Talk of a potential alternative to Metro North has spurred the interest of a number of local representatives in north Dublin this week.
This comes after several Dublin City councillors were briefed on an alternative and cheaper Dublin Metro proposal which could see some of the city’s more densely populated areas, including Swords and Malahide, being serviced by the potential transport option.
The pitch was made by transport planner Cormac Rabbitt of NUI Galway last week, who said the Metro was first proposed to the government in 2000 and could now be built in five simultaneous contracts in just two years. He said it would cost “about half the cost of Metro North”.
The proposal envisages 33 stations along a 53km network, 39km of which would see the new service utilising parallel tracks on existing routes. It would include the Phoenix Park tunnel, additional lines into the city from Blanchardstown and Hazelhatch, and links to exiting Luas and national and suburban railways.

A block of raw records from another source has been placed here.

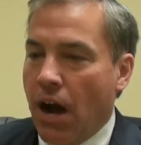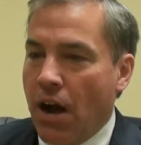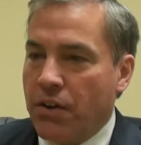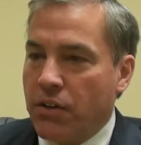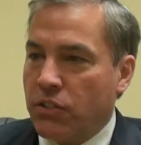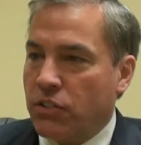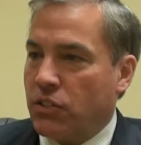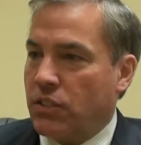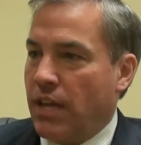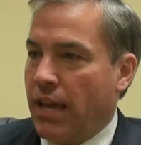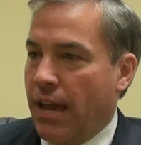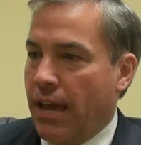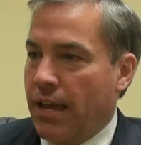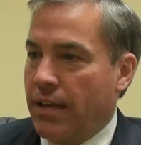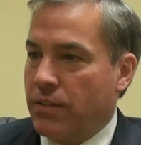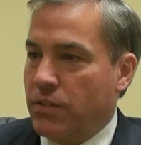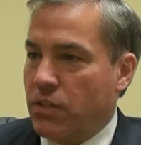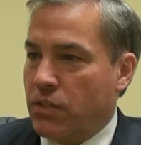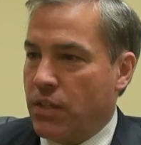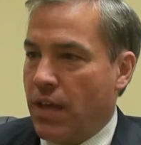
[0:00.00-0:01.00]

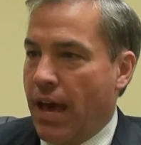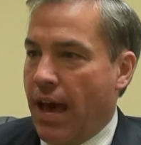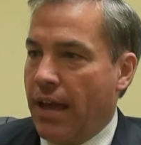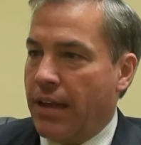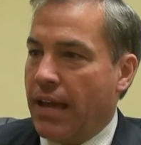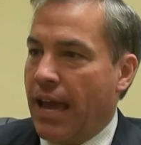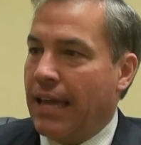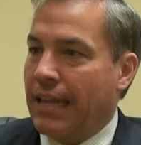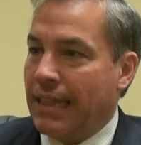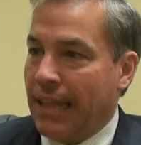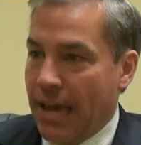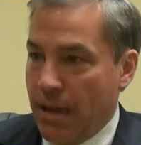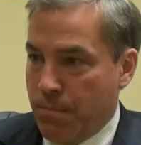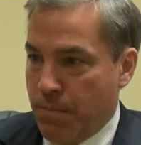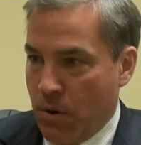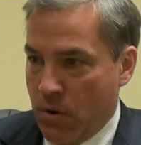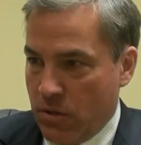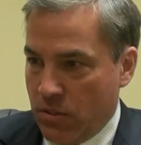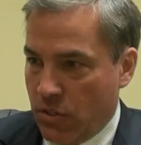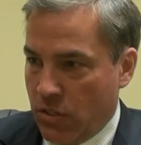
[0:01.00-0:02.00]
understands that a
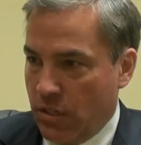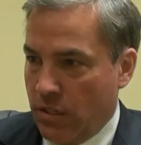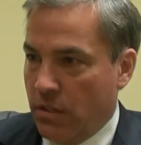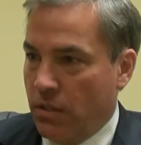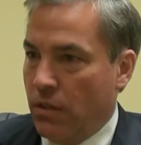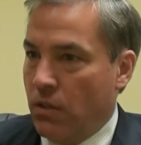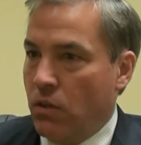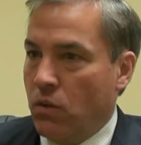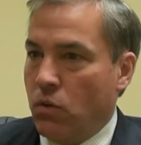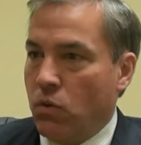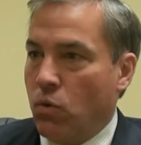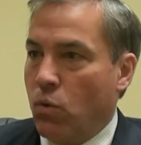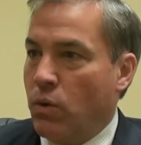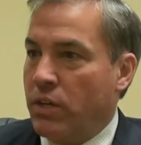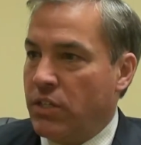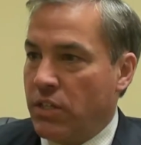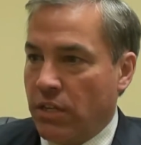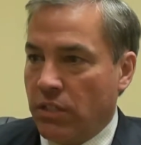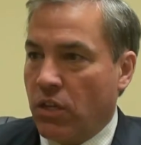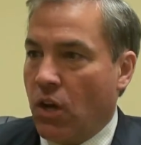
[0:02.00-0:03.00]
layperson who
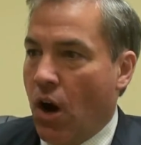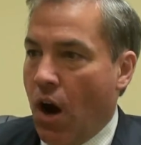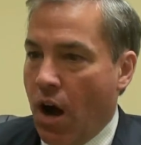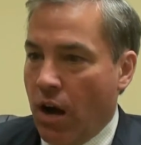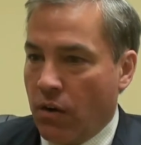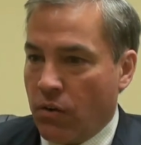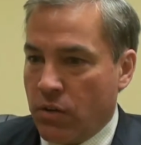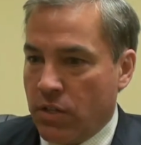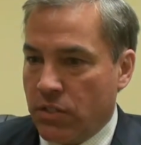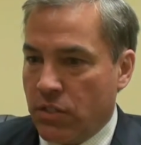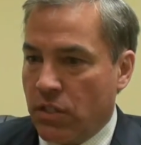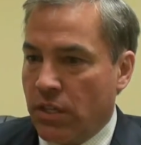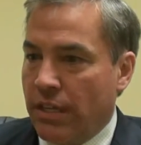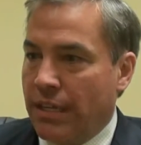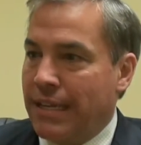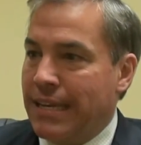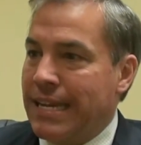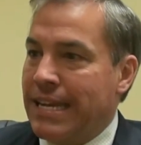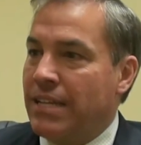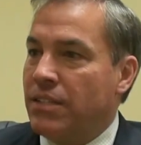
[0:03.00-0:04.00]
is in Congress
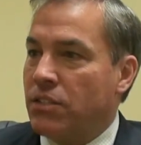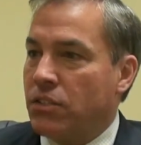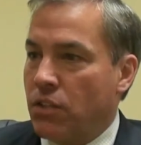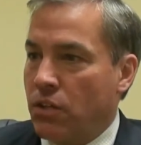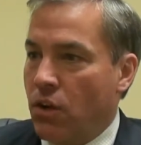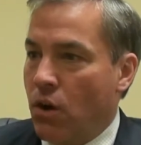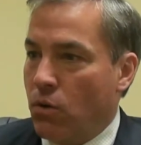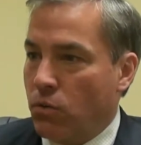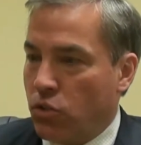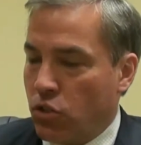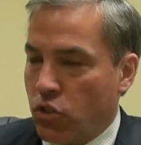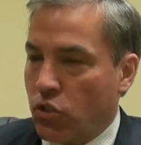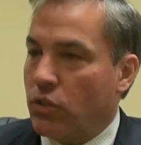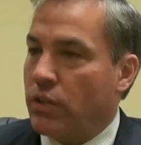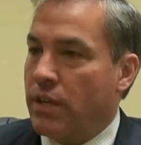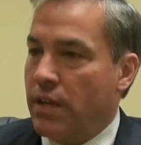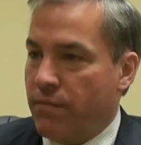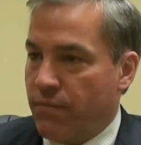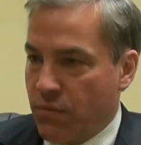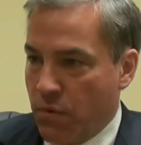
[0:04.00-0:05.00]
needs to know
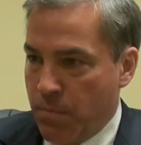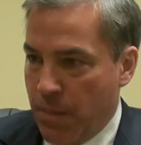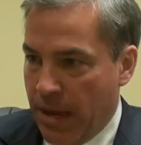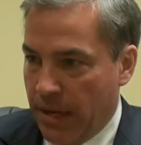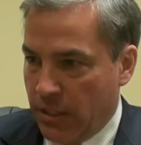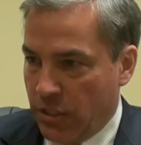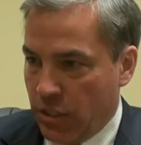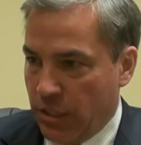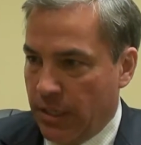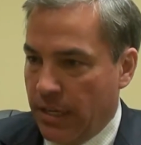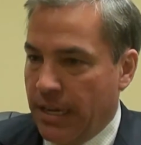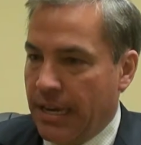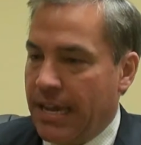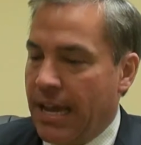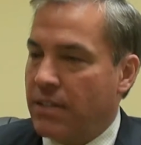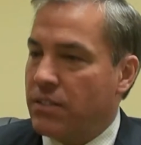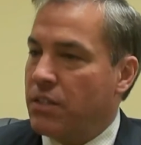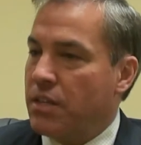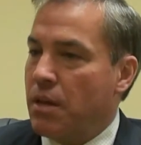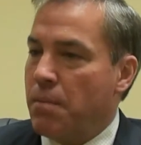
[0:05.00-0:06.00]
certain information, and he
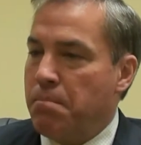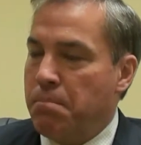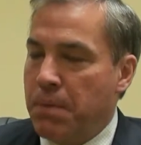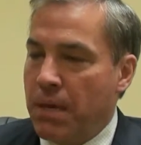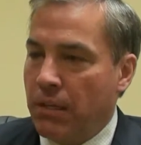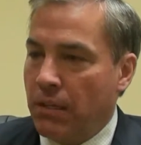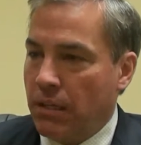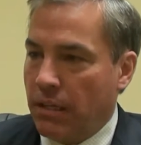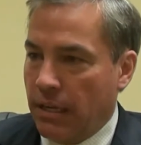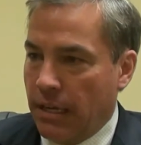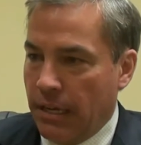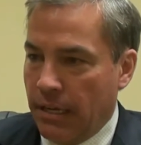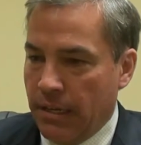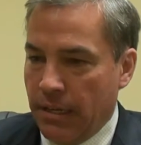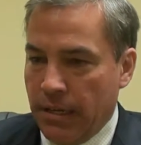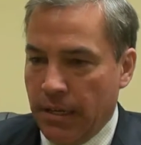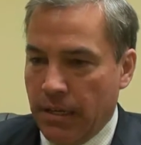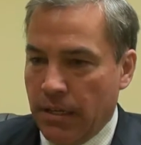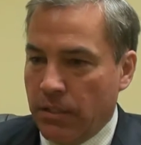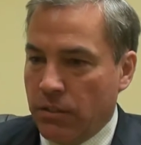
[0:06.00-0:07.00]
has the ability
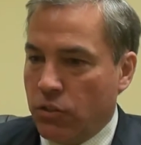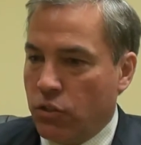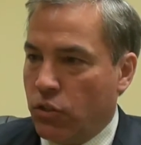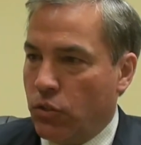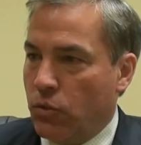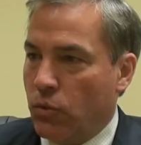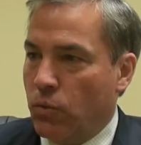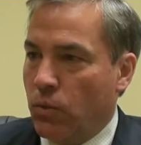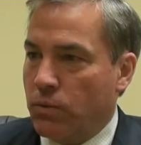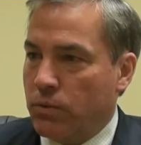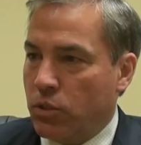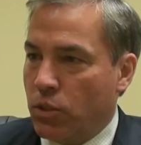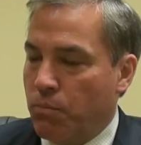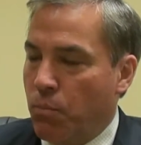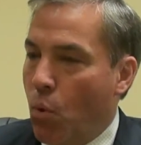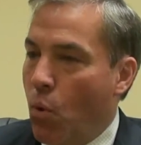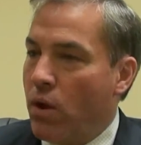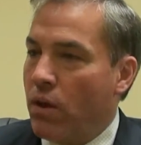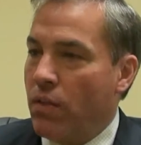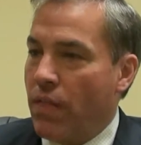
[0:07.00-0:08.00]
to
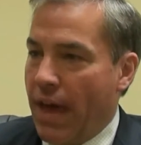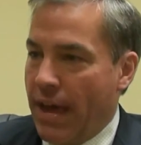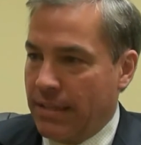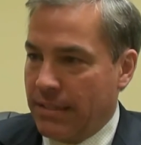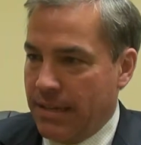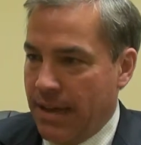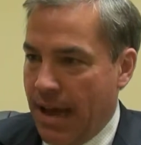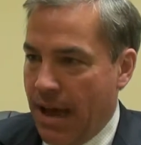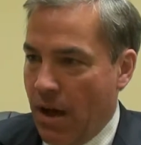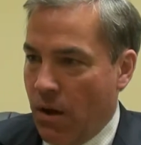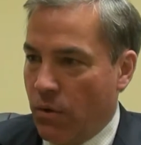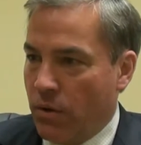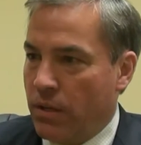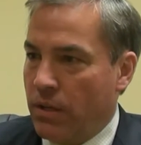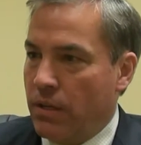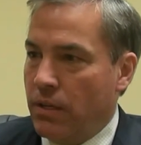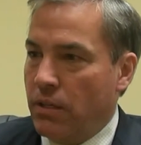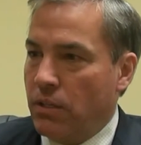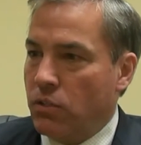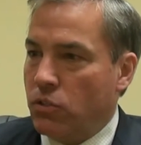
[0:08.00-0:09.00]
boil that down
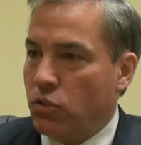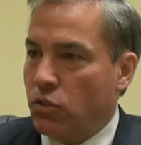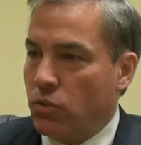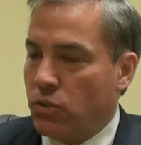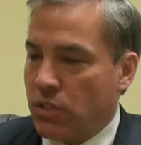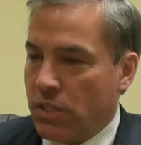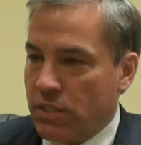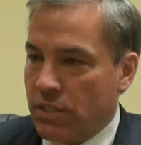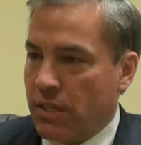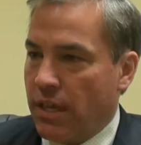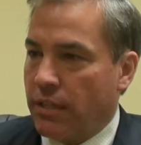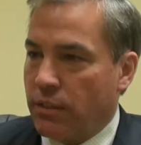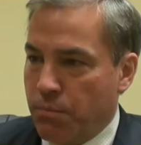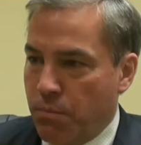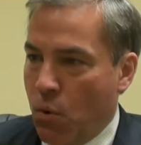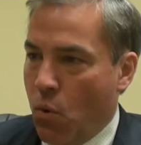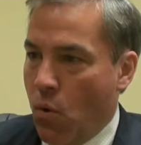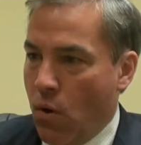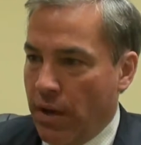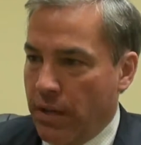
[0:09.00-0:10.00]
to succinct
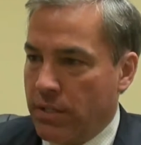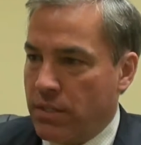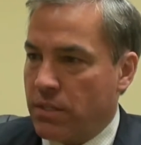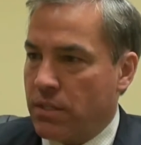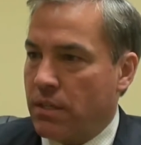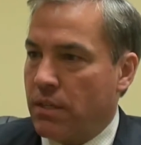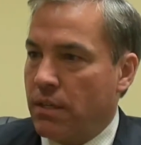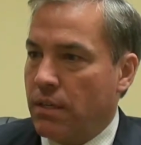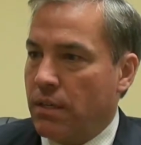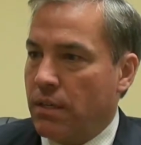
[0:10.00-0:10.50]
points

Speaking to the Gazette, Independent Deputy Clare Daly welcomed the fact that the Metro was being discussed again.
“It is an absolute necessity for an area like Swords, which is so bereft of adequate public transport. I don’t believe that the alternative proposal fully accommodates much from a Swords’ perspective but I am glad to see the issue being discussed.”
Deputy Daly said that while she had not yet studied in detail the alternative Dublin Metro plan, she said there were “many viable plans out there”.
“It is not the case that they are too expensive to deliver, but rather the political will has not been put behind them. The reality is that the Metro plan for Swords, as originally devised, had massive support across the community and all sectors of society.
“It would be a sensible proposition economically for our government to invest in putting people to work to deliver it.”
Deputy Daly believes there will “never be a better time” with the amount of skilled workers in dole queues.
“Putting people to work saves the Exchequer money, in terms of social welfare payments and the taxation generated by their employment.”
Deputy Brendan Ryan (Lab) noted that Swords was the third-most populated town in Ireland but the only town in the top 15 which is not serviced by a rail line.
“It is a prerequisite for me that Swords be central to any future light rail plans for Fingal. I was interested to read about the [alternative Dublin Metro proposal] and would be very interested if [it was presented] to the councillors and TDs in Fingal. I believe the desire for a quick, clean and efficient rail link from Swords into Dublin city centre is one which garners support from all public representatives on all sides,” he said.